(TASK DESCRIPTION)
Without adding anything, give again the lines from the one holding "[5:58.53-5:59.53]" through the final line of the records, exactly, with both ends included and pictures dropped.
↓↓↓
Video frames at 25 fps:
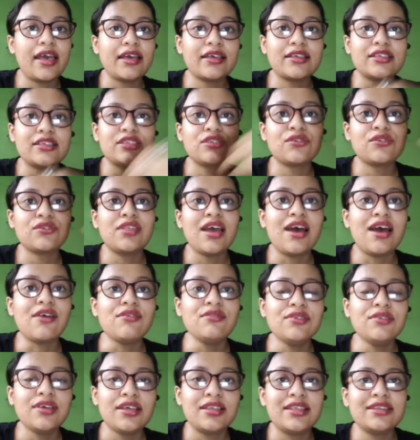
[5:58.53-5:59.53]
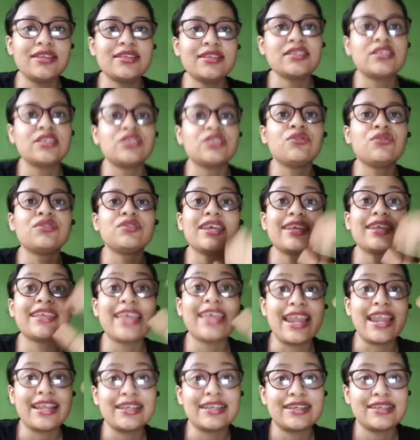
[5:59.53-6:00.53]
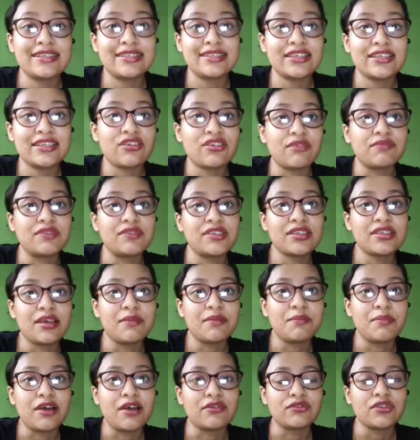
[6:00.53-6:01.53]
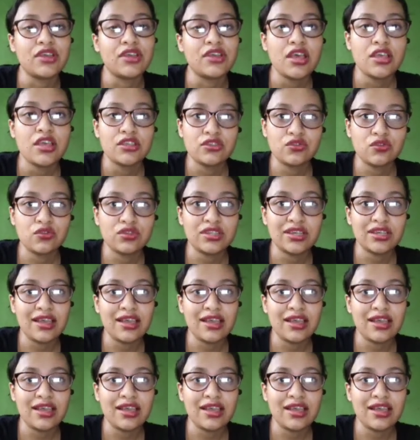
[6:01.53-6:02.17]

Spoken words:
so now let us know the characteristics of this compound. So the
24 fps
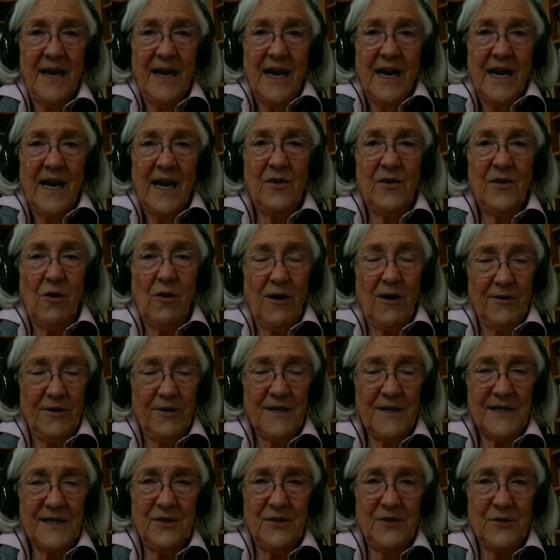an author's
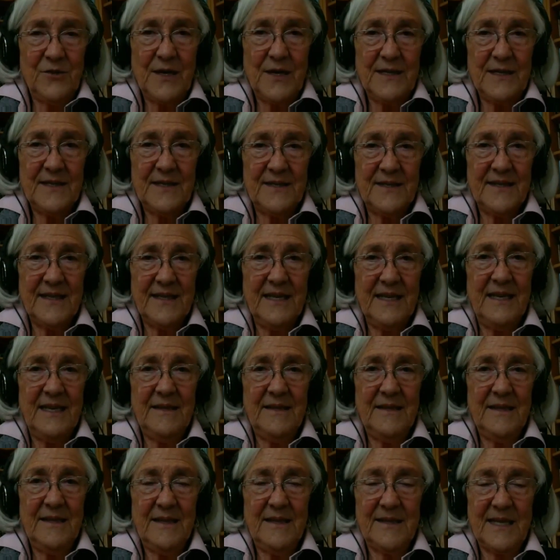interest in
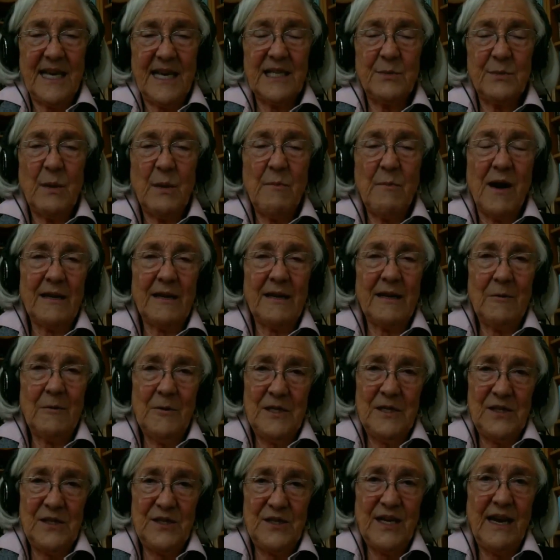the SASB model,
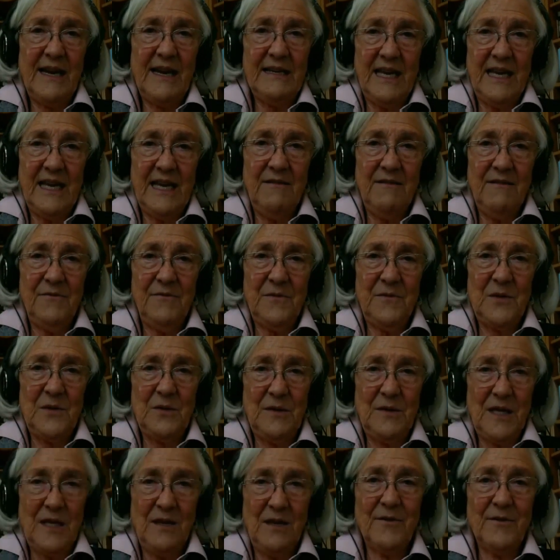which I gave to the
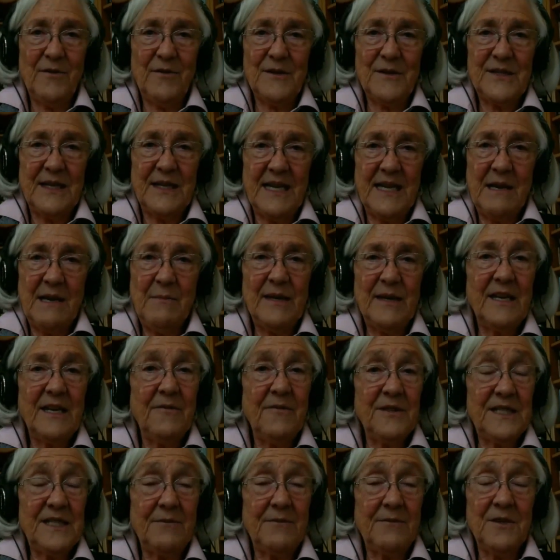university, but if
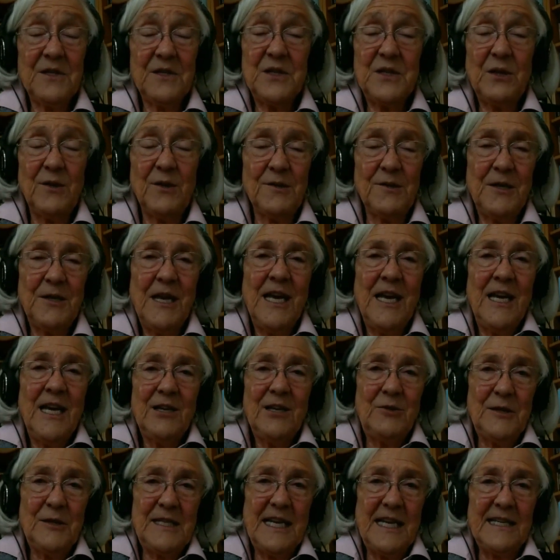it's ever sold to a
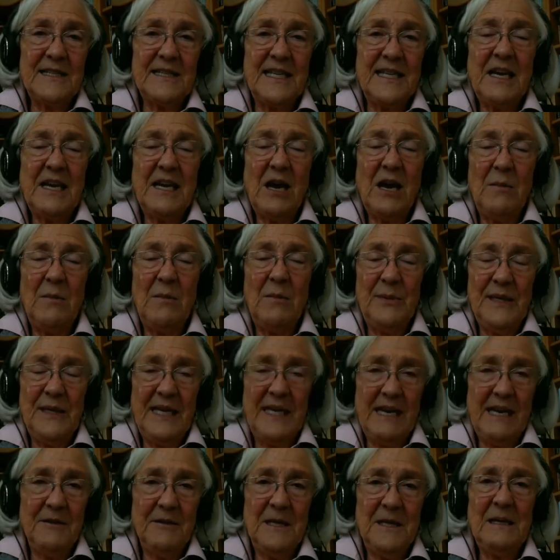testing company, I
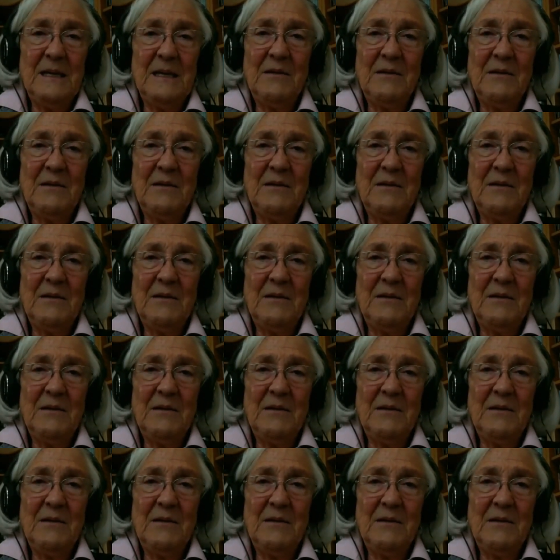would get a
↑↑↑
(OUTPUT FOR THIS EXERCISE)
[5:58.53-5:59.53]
[5:59.53-6:00.53]
[6:00.53-6:01.53]
[6:01.53-6:02.17]

Spoken words:
so now let us know the characteristics of this compound. So the
24 fps
an author's
interest in
the SASB model,
which I gave to the
university, but if
it's ever sold to a
testing company, I
would get a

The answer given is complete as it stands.